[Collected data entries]
=====

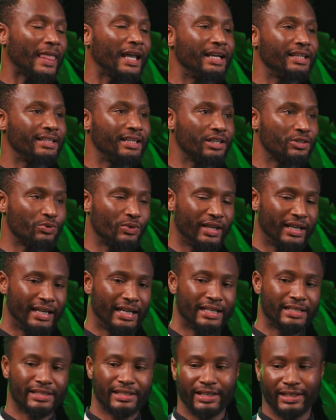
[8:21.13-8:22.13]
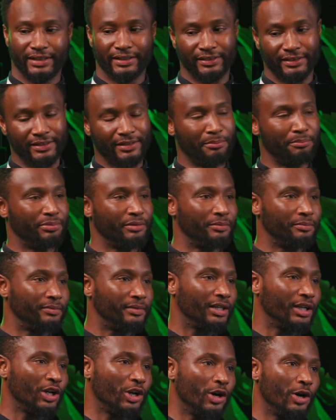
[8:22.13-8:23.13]
It takes one, gets it,
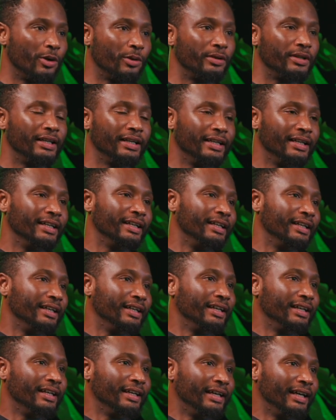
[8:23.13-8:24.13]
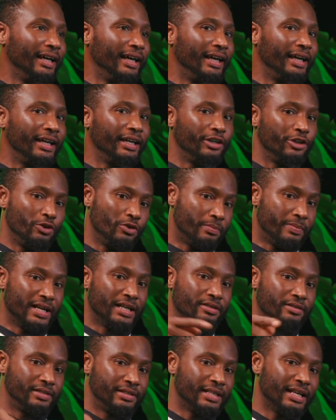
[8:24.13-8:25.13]
boom, goal. And you're
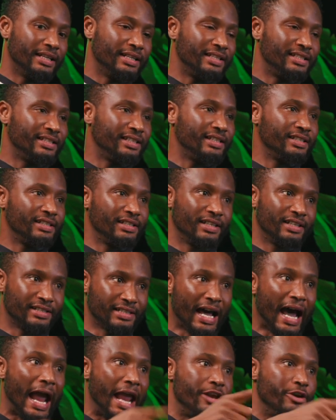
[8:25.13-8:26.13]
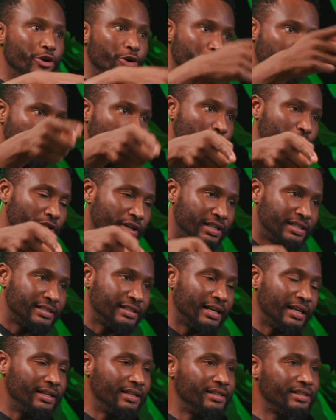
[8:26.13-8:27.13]
about to start the season because I know you were going to
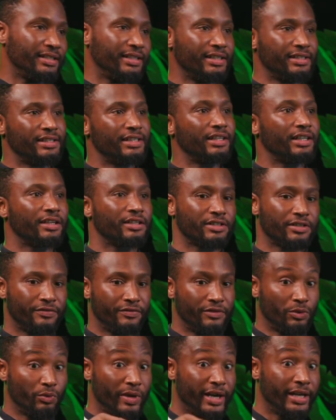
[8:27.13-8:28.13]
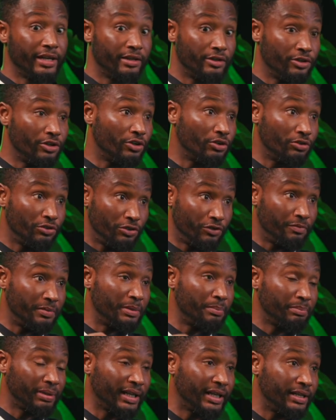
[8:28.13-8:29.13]
start the season because of the way that you've
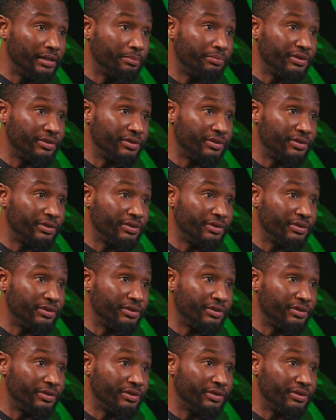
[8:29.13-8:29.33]
been playing the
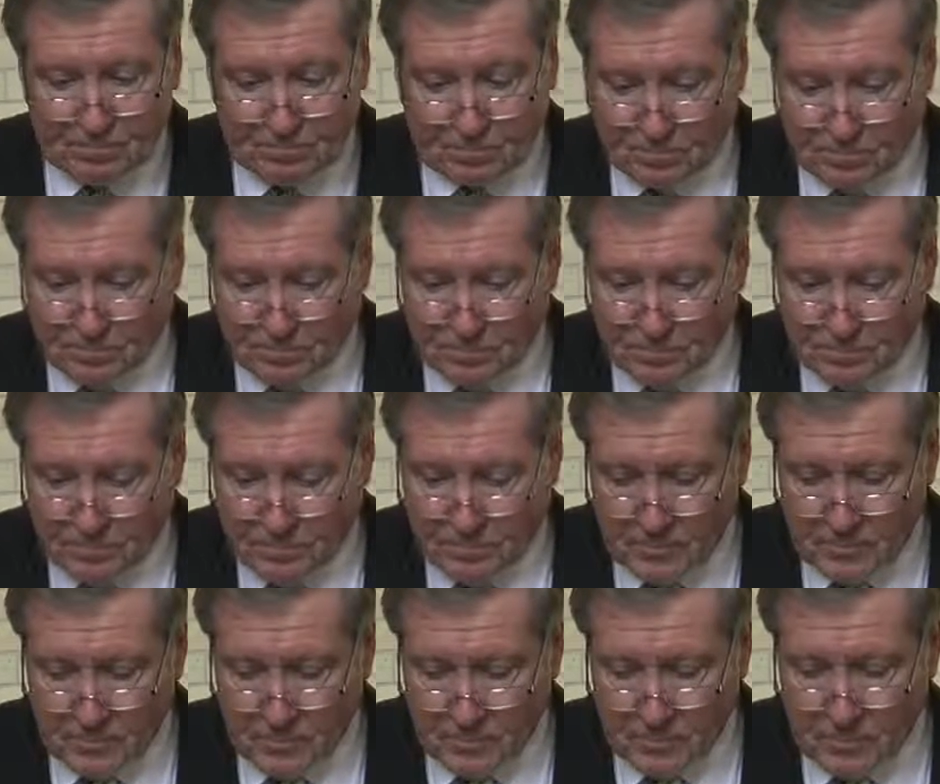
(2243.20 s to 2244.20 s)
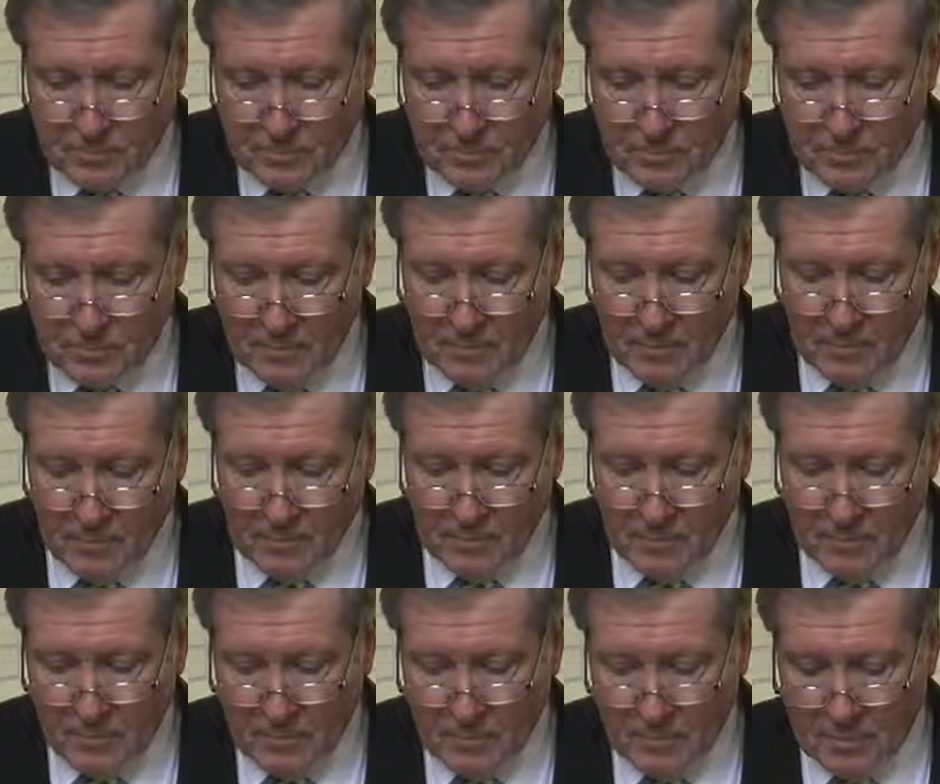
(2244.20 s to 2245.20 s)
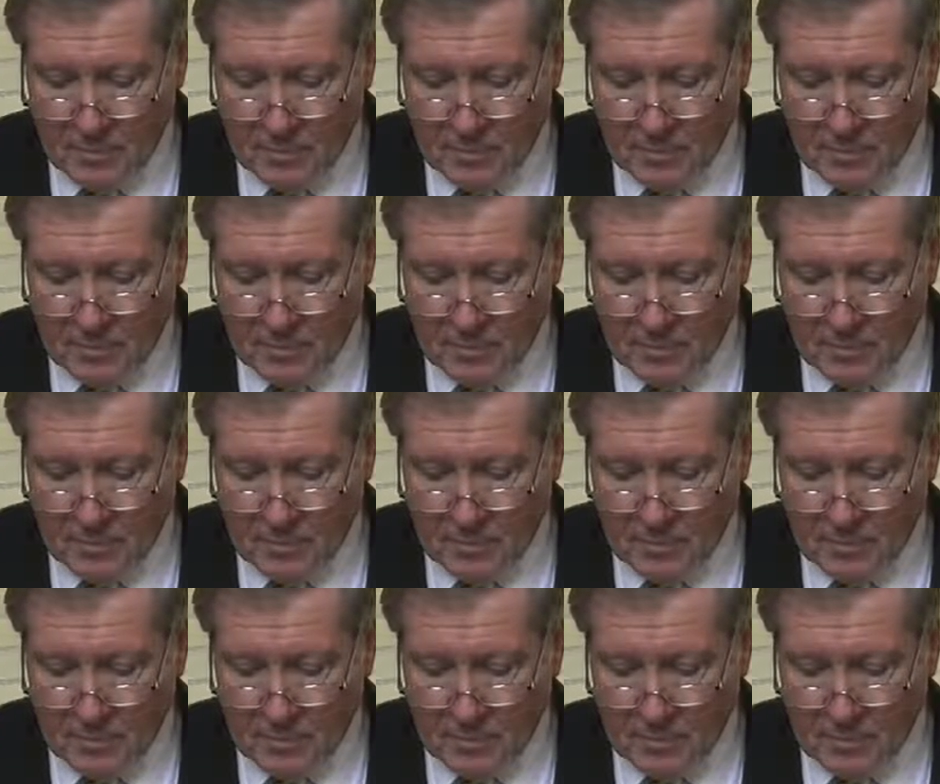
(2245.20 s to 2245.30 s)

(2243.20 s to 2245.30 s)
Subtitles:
Nobody speaks.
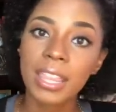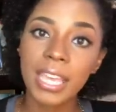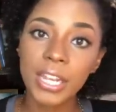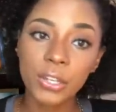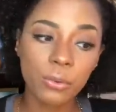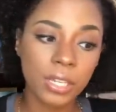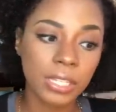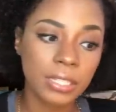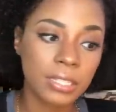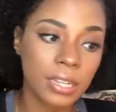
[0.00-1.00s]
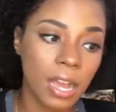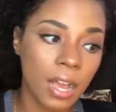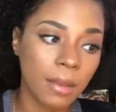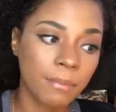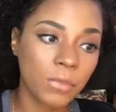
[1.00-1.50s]
Then you can
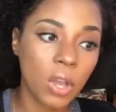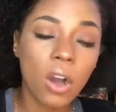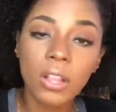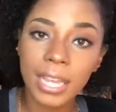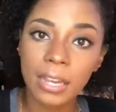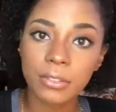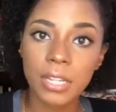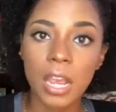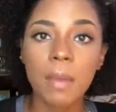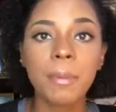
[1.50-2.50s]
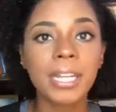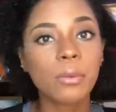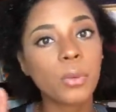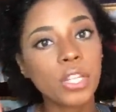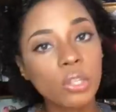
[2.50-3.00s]
um, call out. But
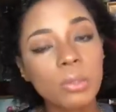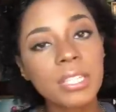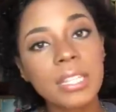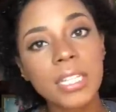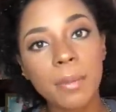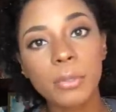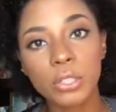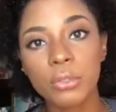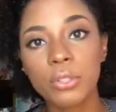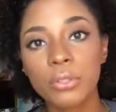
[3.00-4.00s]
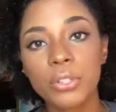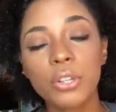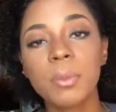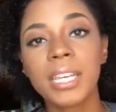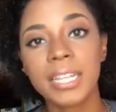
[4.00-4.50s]
when you see the number
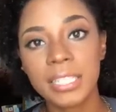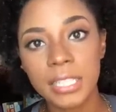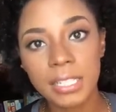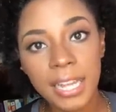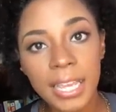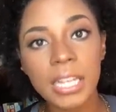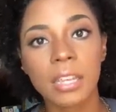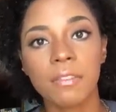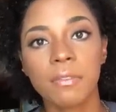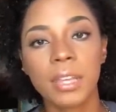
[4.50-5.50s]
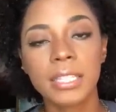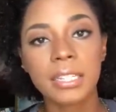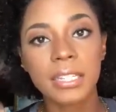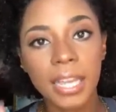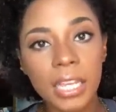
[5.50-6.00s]
222, because it's negative, it's
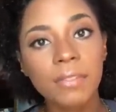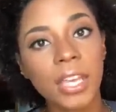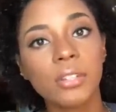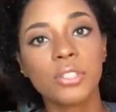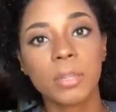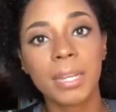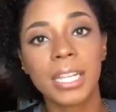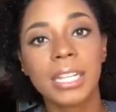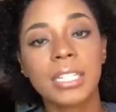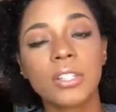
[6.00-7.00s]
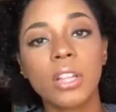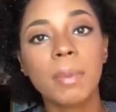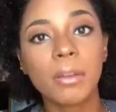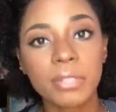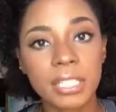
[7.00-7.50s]
a negative energy, meaning that it's all
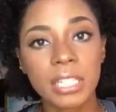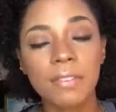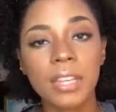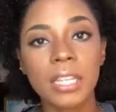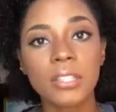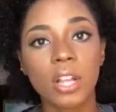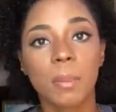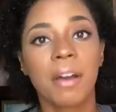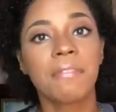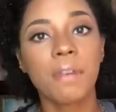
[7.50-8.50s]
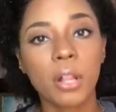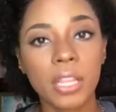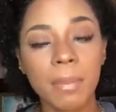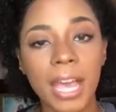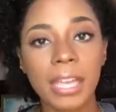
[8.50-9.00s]
about receiving, it's all about
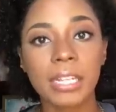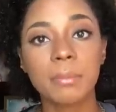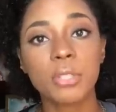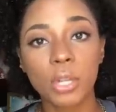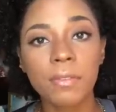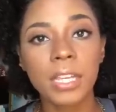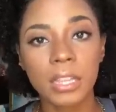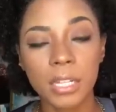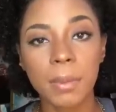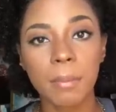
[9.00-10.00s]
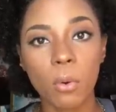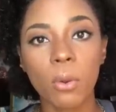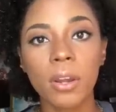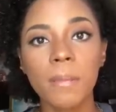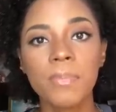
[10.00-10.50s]
falling back and observing a little bit
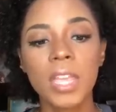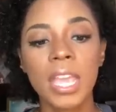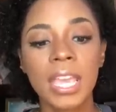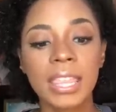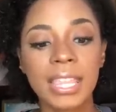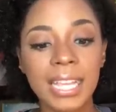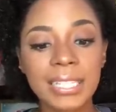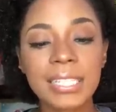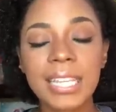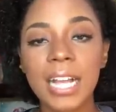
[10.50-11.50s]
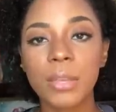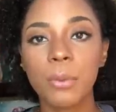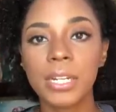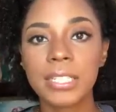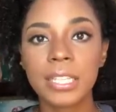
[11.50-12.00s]
more, then that's exactly
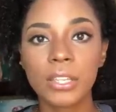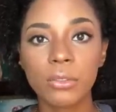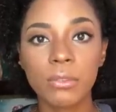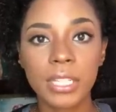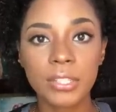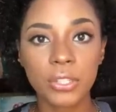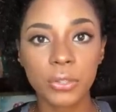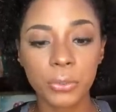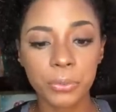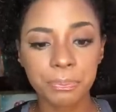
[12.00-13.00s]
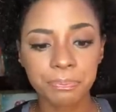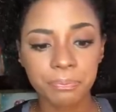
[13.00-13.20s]
what it is that you need to,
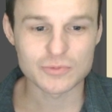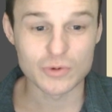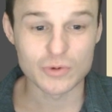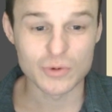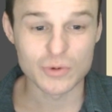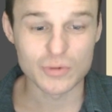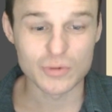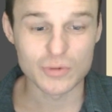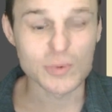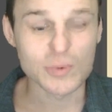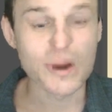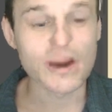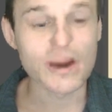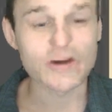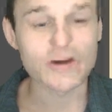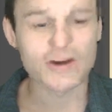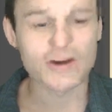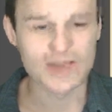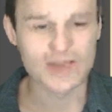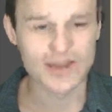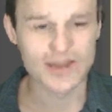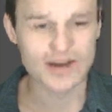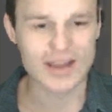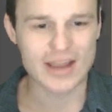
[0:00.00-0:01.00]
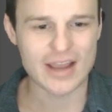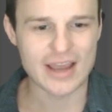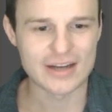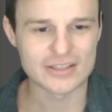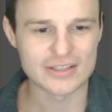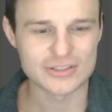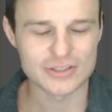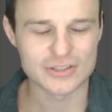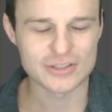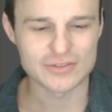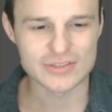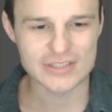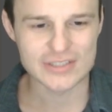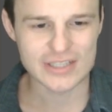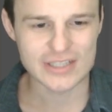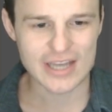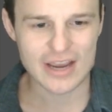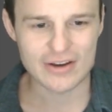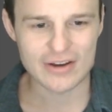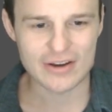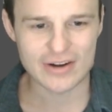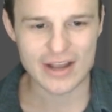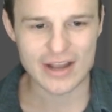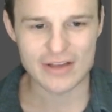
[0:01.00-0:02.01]
We're aware of how to add a service
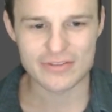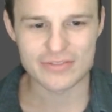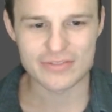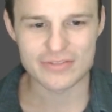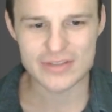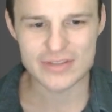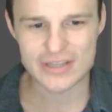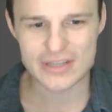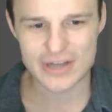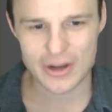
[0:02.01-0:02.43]
account and how,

=====

### How to complete this task
Reproduce every line above exactly, pictures excluded.

### Result
[8:21.13-8:22.13]
[8:22.13-8:23.13]
It takes one, gets it,
[8:23.13-8:24.13]
[8:24.13-8:25.13]
boom, goal. And you're
[8:25.13-8:26.13]
[8:26.13-8:27.13]
about to start the season because I know you were going to
[8:27.13-8:28.13]
[8:28.13-8:29.13]
start the season because of the way that you've
[8:29.13-8:29.33]
been playing the
(2243.20 s to 2244.20 s)
(2244.20 s to 2245.20 s)
(2245.20 s to 2245.30 s)

(2243.20 s to 2245.30 s)
Subtitles:
Nobody speaks.
[0.00-1.00s]
[1.00-1.50s]
Then you can
[1.50-2.50s]
[2.50-3.00s]
um, call out. But
[3.00-4.00s]
[4.00-4.50s]
when you see the number
[4.50-5.50s]
[5.50-6.00s]
222, because it's negative, it's
[6.00-7.00s]
[7.00-7.50s]
a negative energy, meaning that it's all
[7.50-8.50s]
[8.50-9.00s]
about receiving, it's all about
[9.00-10.00s]
[10.00-10.50s]
falling back and observing a little bit
[10.50-11.50s]
[11.50-12.00s]
more, then that's exactly
[12.00-13.00s]
[13.00-13.20s]
what it is that you need to,
[0:00.00-0:01.00]
[0:01.00-0:02.01]
We're aware of how to add a service
[0:02.01-0:02.43]
account and how,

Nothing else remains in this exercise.